> Supplied records
○ ○ ○ ○
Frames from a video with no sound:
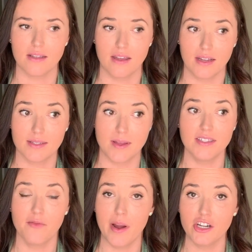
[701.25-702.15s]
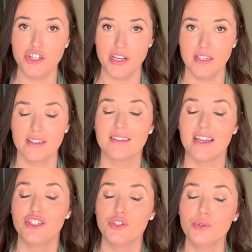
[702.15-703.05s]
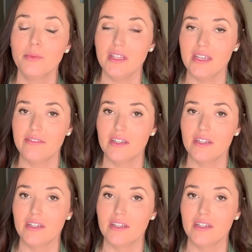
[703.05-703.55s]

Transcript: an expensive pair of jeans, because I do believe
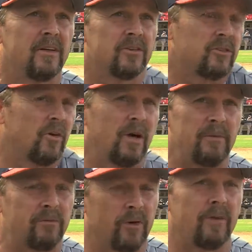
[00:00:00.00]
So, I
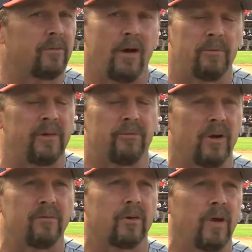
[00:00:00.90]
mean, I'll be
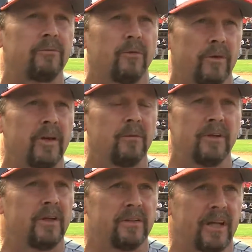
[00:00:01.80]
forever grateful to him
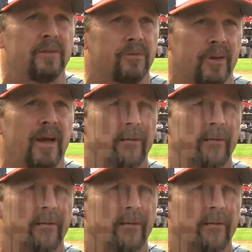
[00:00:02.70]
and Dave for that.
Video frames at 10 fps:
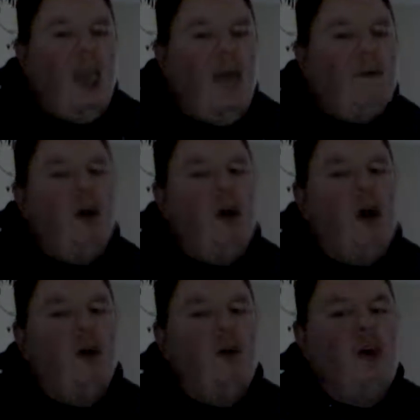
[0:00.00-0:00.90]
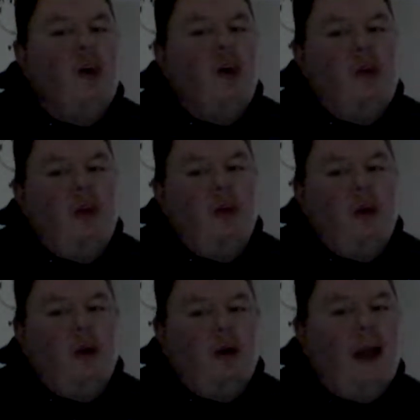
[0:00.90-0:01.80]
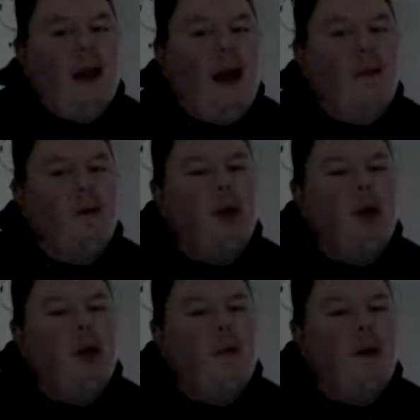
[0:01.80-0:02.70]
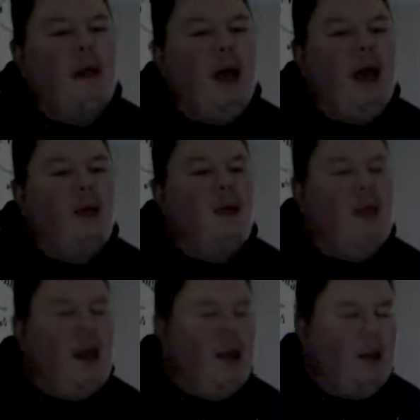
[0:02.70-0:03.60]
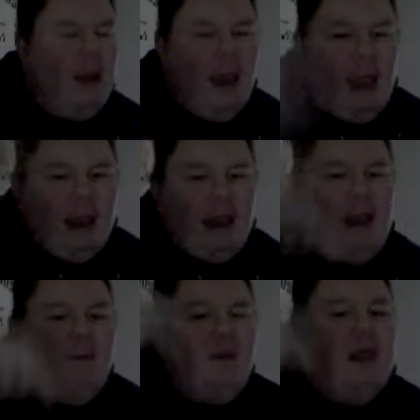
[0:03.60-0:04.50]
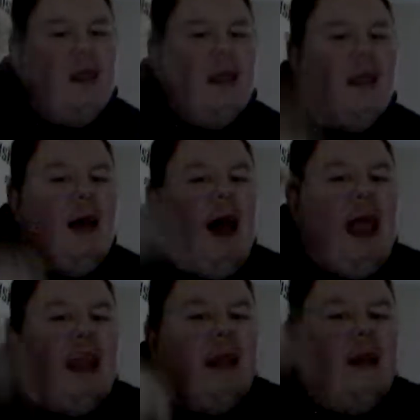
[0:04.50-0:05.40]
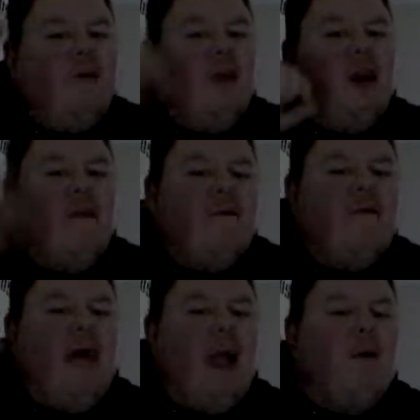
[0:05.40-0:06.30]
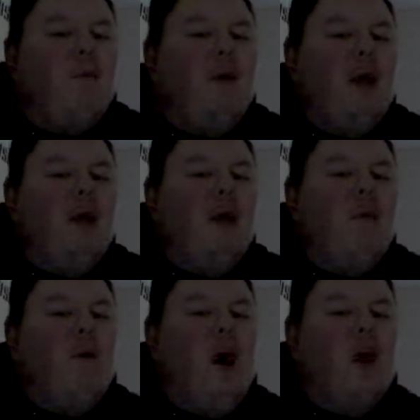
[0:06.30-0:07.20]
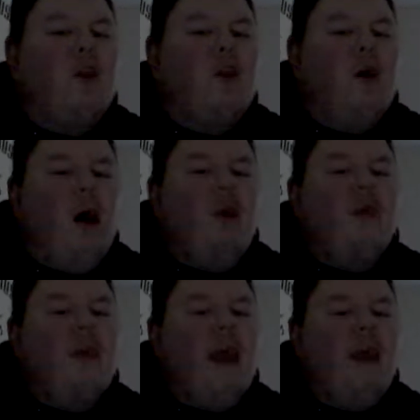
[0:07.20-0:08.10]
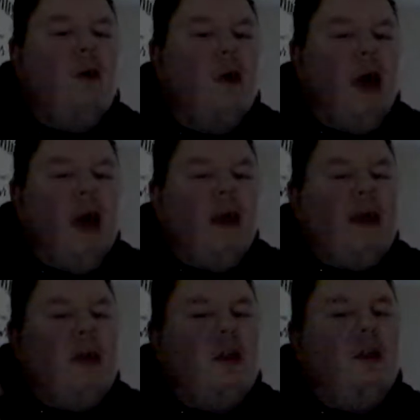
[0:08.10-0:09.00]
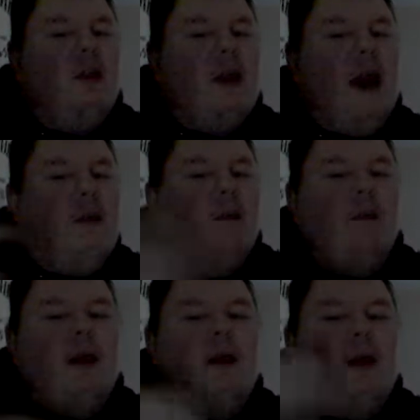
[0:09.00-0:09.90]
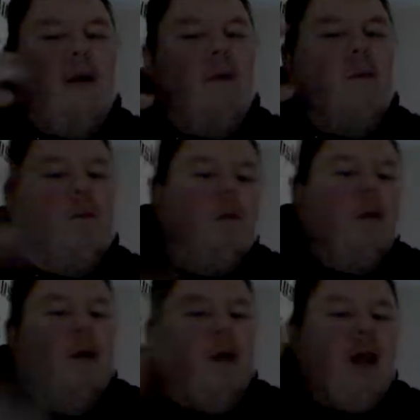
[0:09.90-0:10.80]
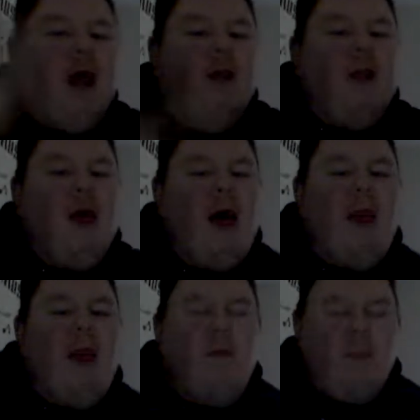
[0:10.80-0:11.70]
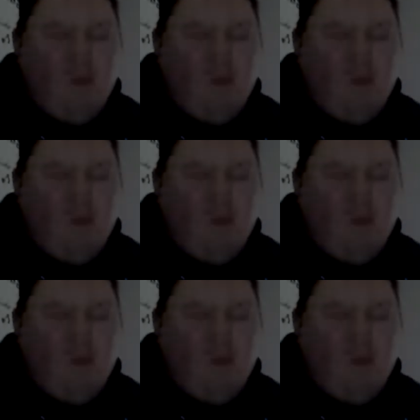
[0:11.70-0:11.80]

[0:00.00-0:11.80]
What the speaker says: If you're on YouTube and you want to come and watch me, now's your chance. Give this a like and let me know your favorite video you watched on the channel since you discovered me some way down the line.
○ ○ ○ ○
> What to do
Each line above from the one containing "[0:08.10-0:09.00]" through the one containing "[0:00.00-0:11.80]" is to be returned verbatim. Nothing else, and no pictures.

> Task response
[0:08.10-0:09.00]
[0:09.00-0:09.90]
[0:09.90-0:10.80]
[0:10.80-0:11.70]
[0:11.70-0:11.80]

[0:00.00-0:11.80]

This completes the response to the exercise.